» Prompt:
Reproduce the records below exactly as they appear, omitting any pictures they contain.

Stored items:
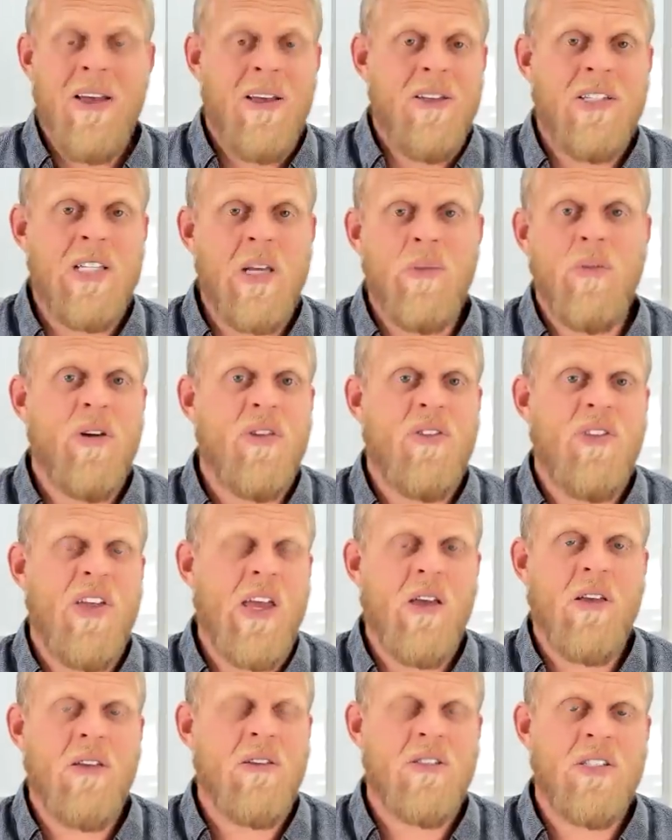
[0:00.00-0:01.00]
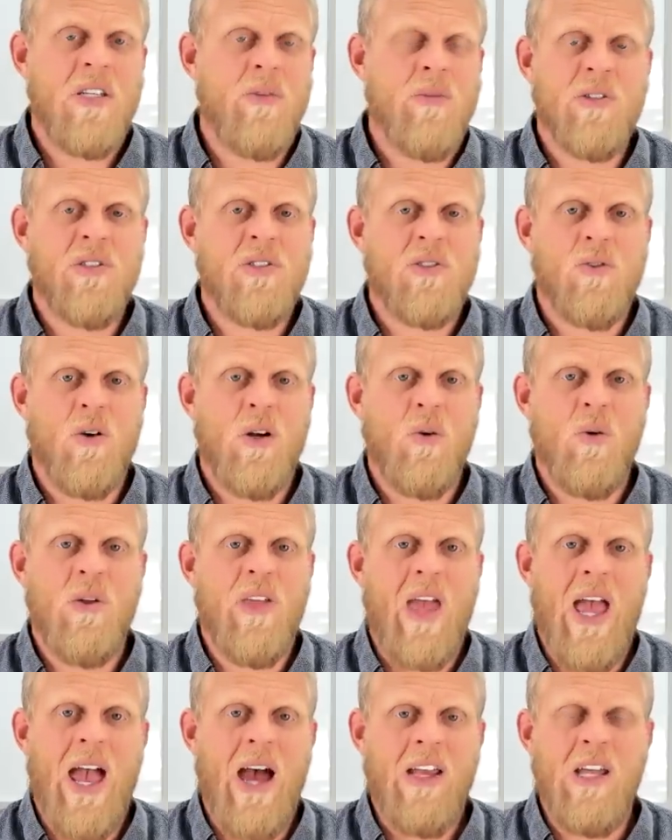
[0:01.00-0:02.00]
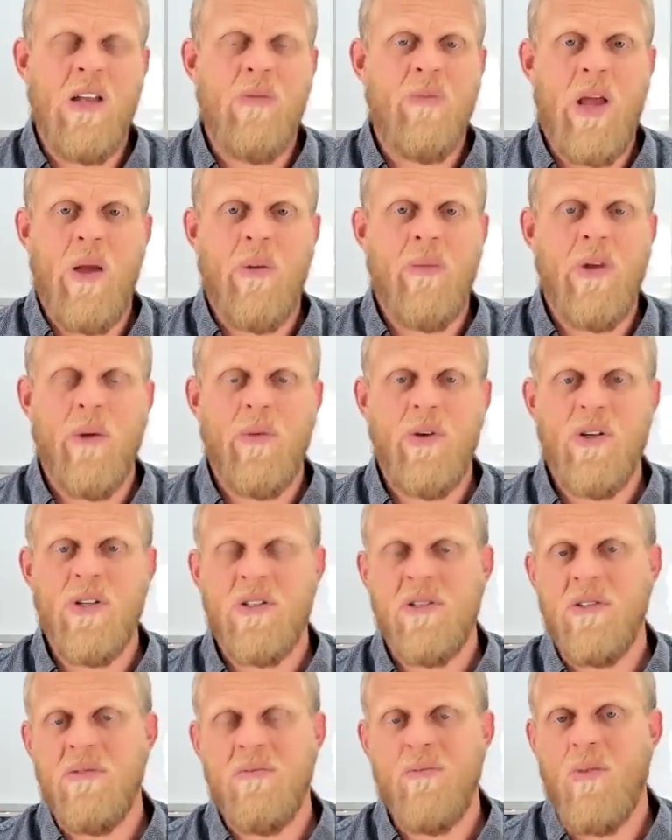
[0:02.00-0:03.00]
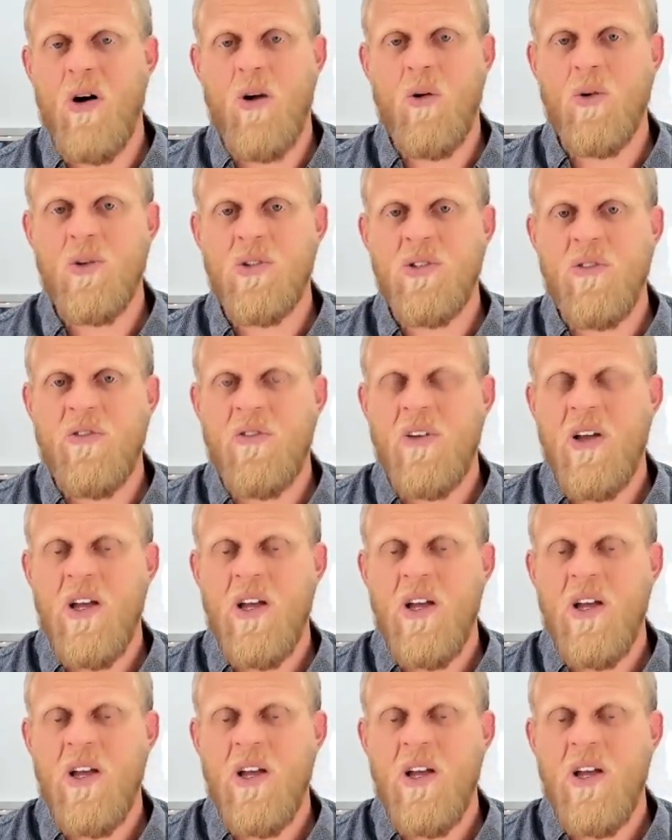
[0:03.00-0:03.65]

Similar thing, similar story with Audi and BMW's models of,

» Worked solution:
[0:00.00-0:01.00]
[0:01.00-0:02.00]
[0:02.00-0:03.00]
[0:03.00-0:03.65]

Similar thing, similar story with Audi and BMW's models of,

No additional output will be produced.